§ **What you will do**: An unchanged copy of every record below, without pictures, is the goal.

§ **Dataset extract**:

================================

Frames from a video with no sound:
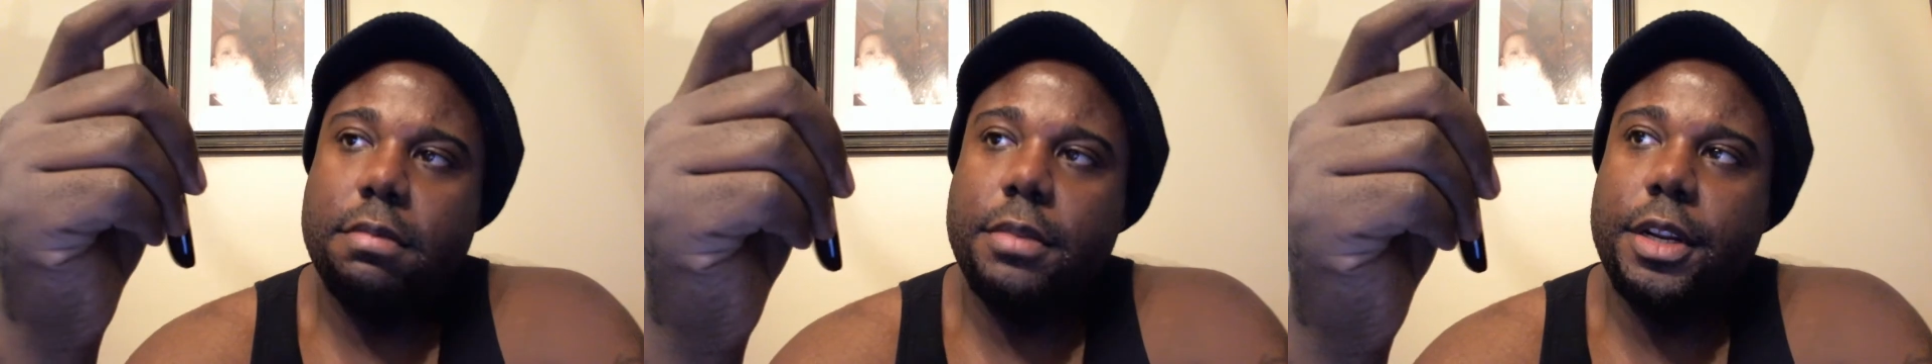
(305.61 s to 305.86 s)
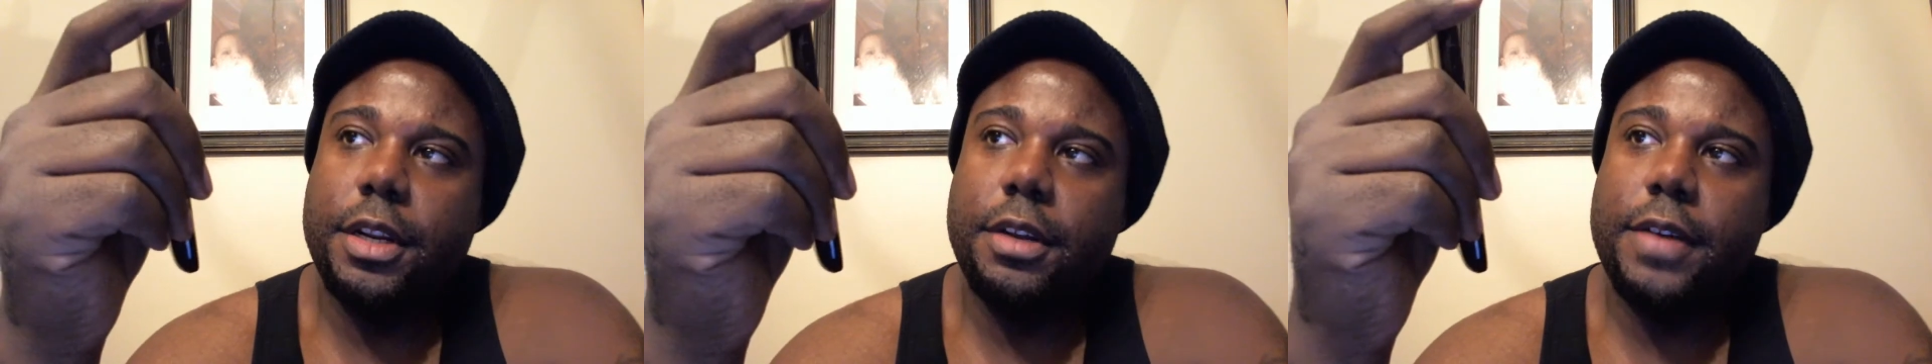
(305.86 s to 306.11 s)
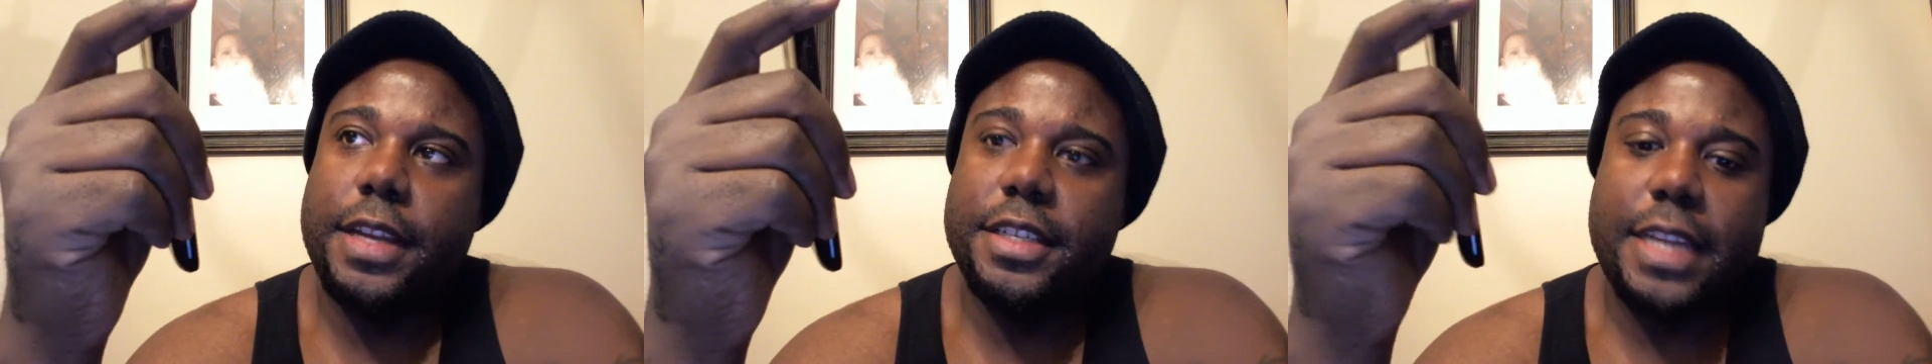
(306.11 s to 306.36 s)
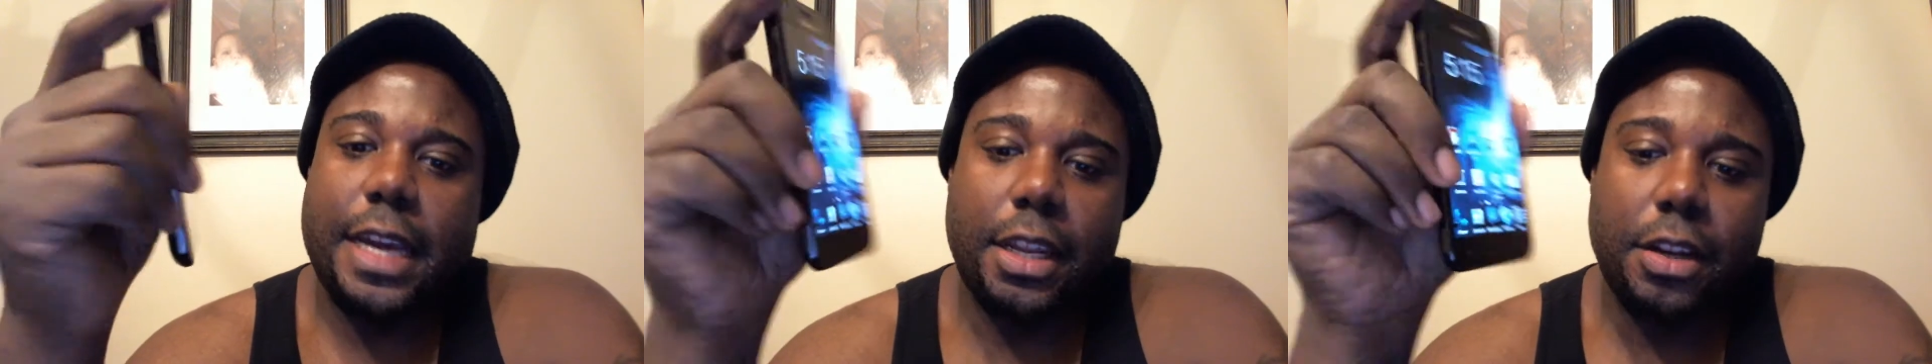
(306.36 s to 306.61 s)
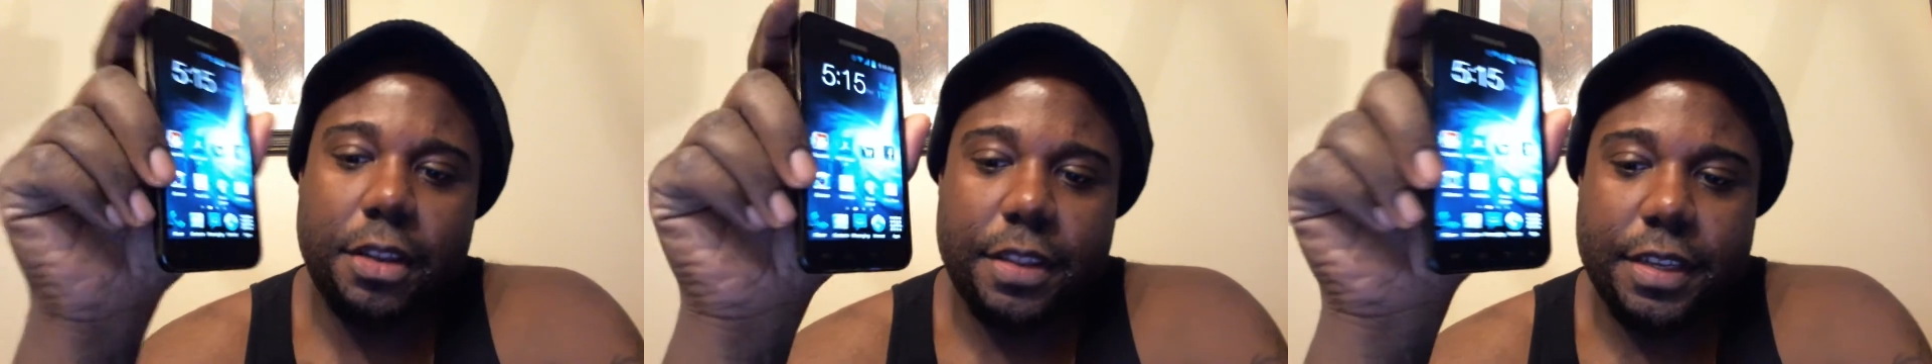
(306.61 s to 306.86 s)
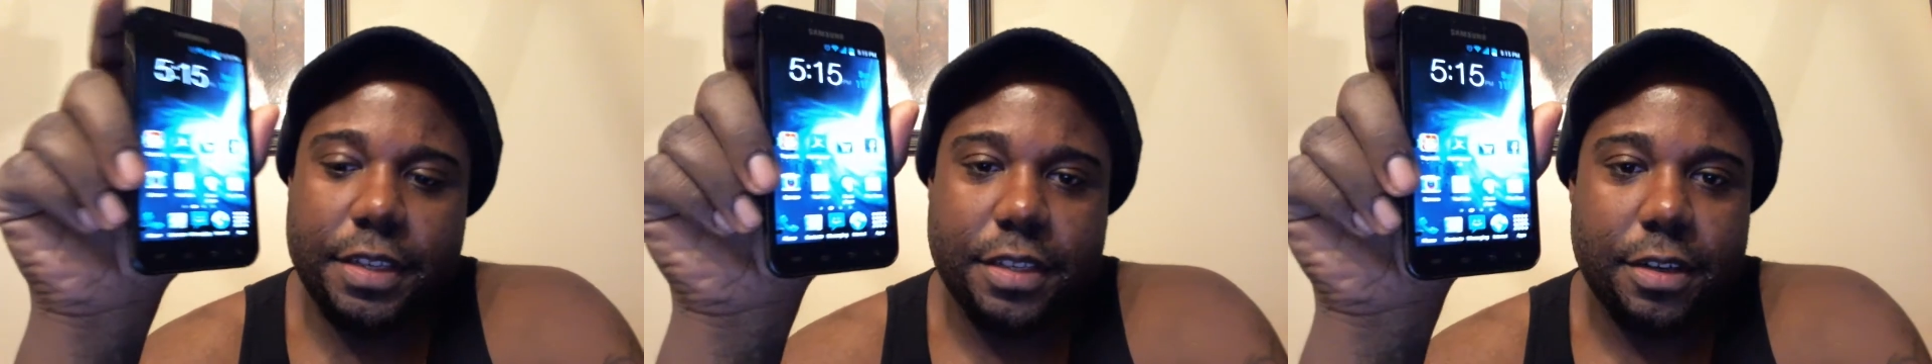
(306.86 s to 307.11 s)
you know I just downloaded
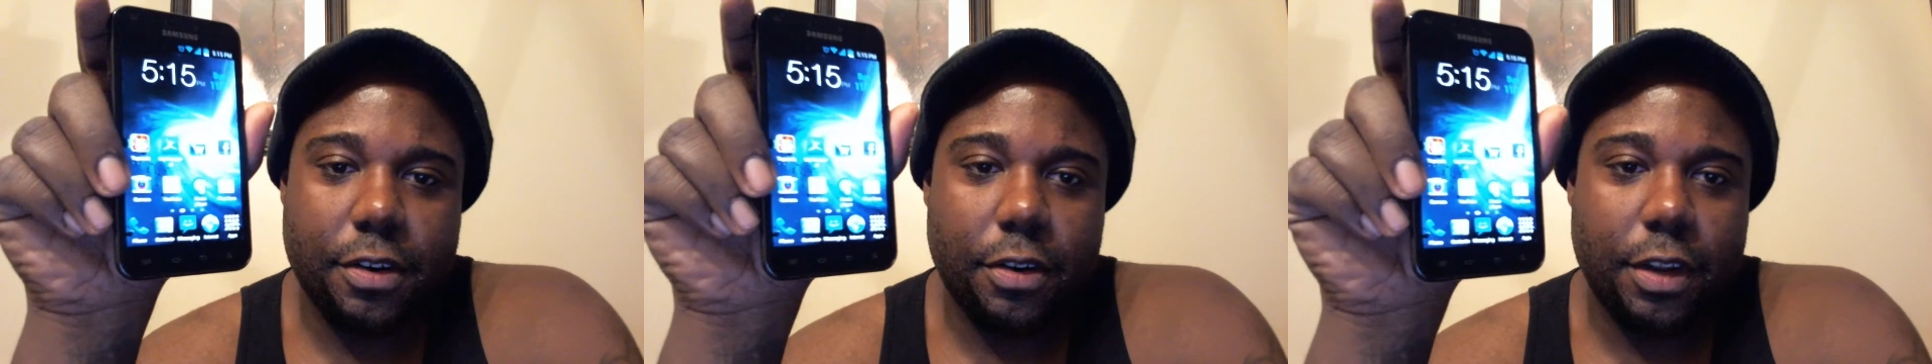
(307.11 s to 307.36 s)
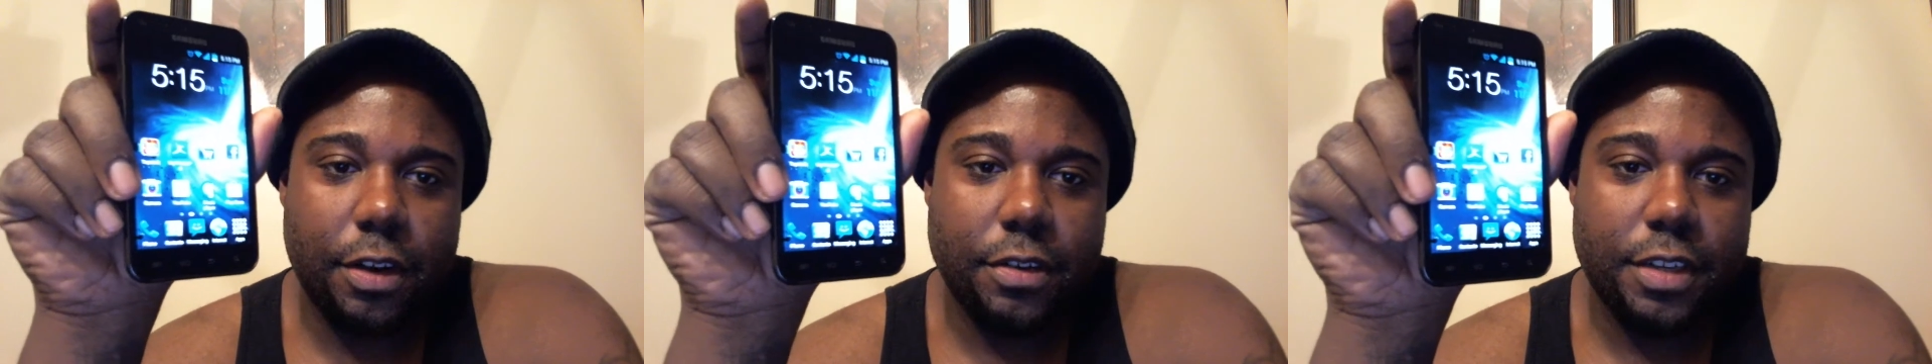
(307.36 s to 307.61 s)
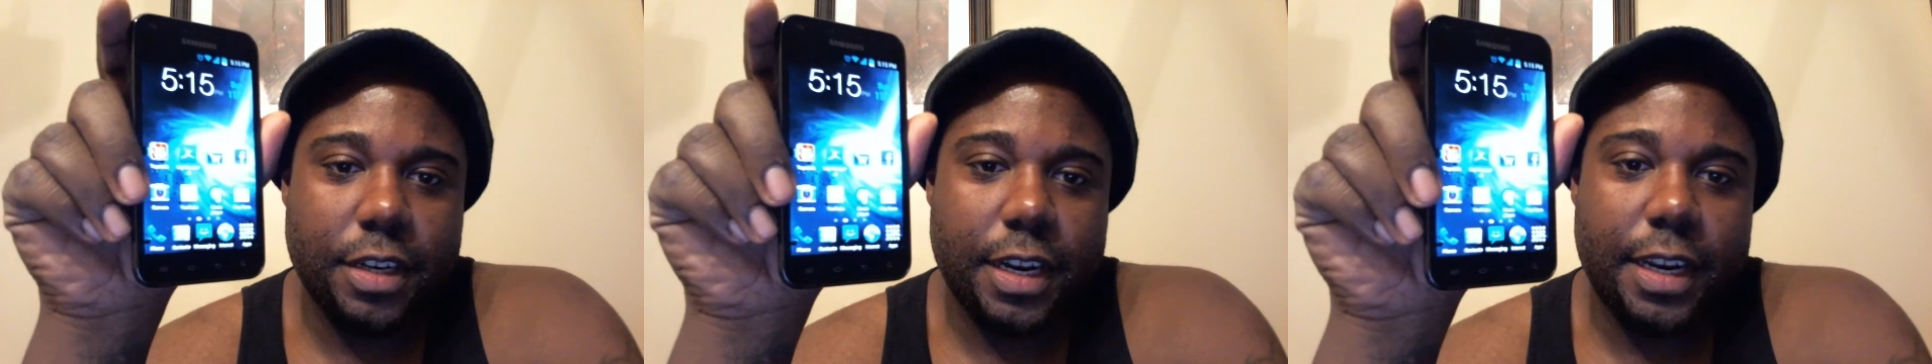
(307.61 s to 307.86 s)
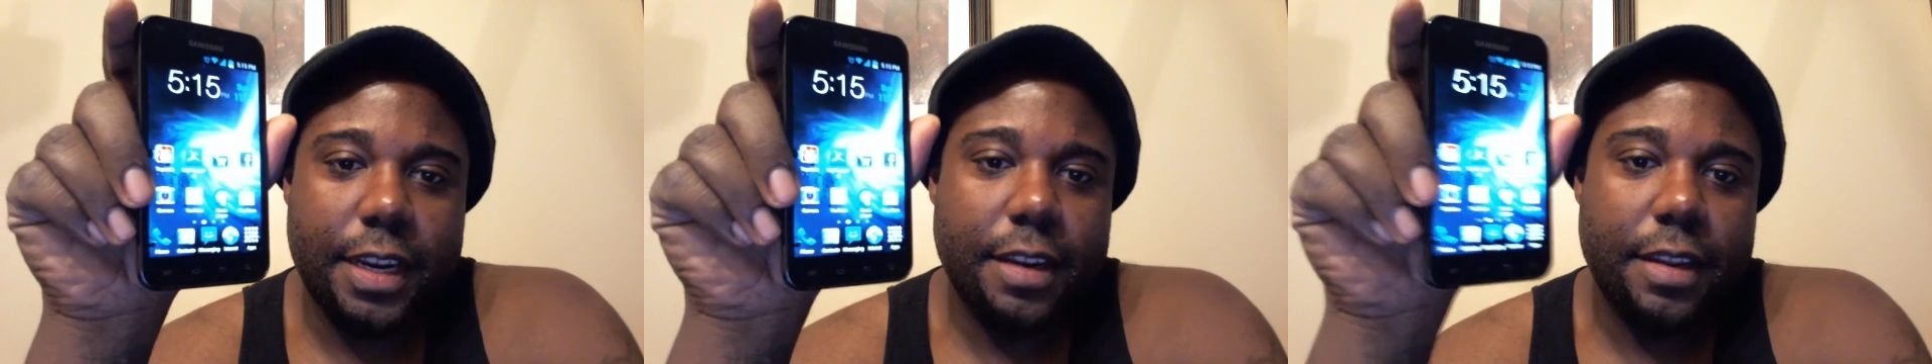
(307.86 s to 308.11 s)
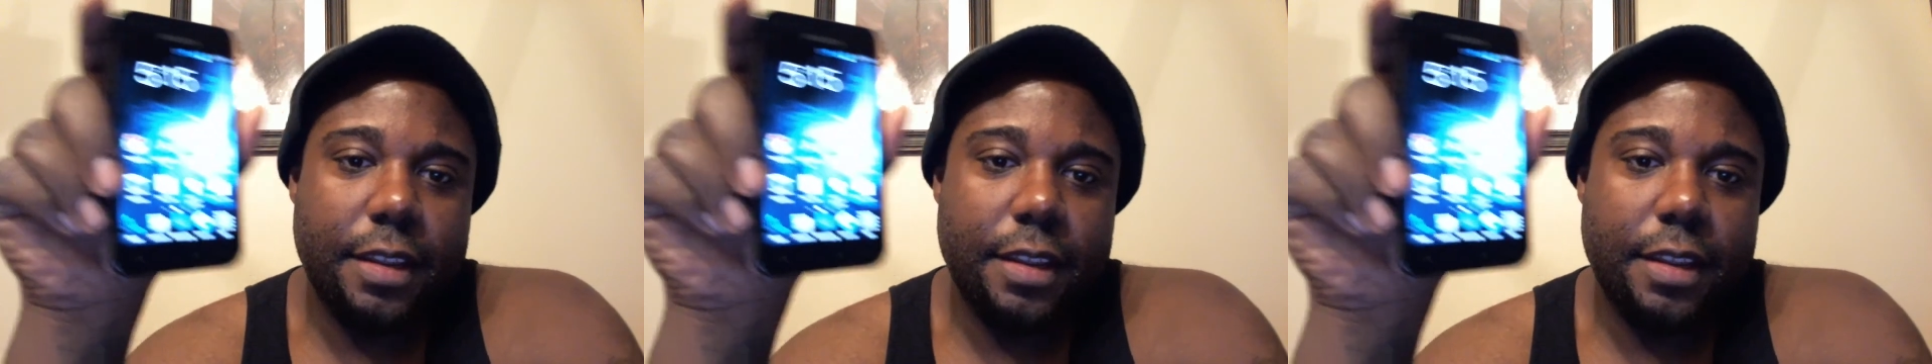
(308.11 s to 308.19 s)
this earlier today.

================================

§ **Reply to the exercise**:
Frames from a video with no sound:
(305.61 s to 305.86 s)
(305.86 s to 306.11 s)
(306.11 s to 306.36 s)
(306.36 s to 306.61 s)
(306.61 s to 306.86 s)
(306.86 s to 307.11 s)
you know I just downloaded
(307.11 s to 307.36 s)
(307.36 s to 307.61 s)
(307.61 s to 307.86 s)
(307.86 s to 308.11 s)
(308.11 s to 308.19 s)
this earlier today.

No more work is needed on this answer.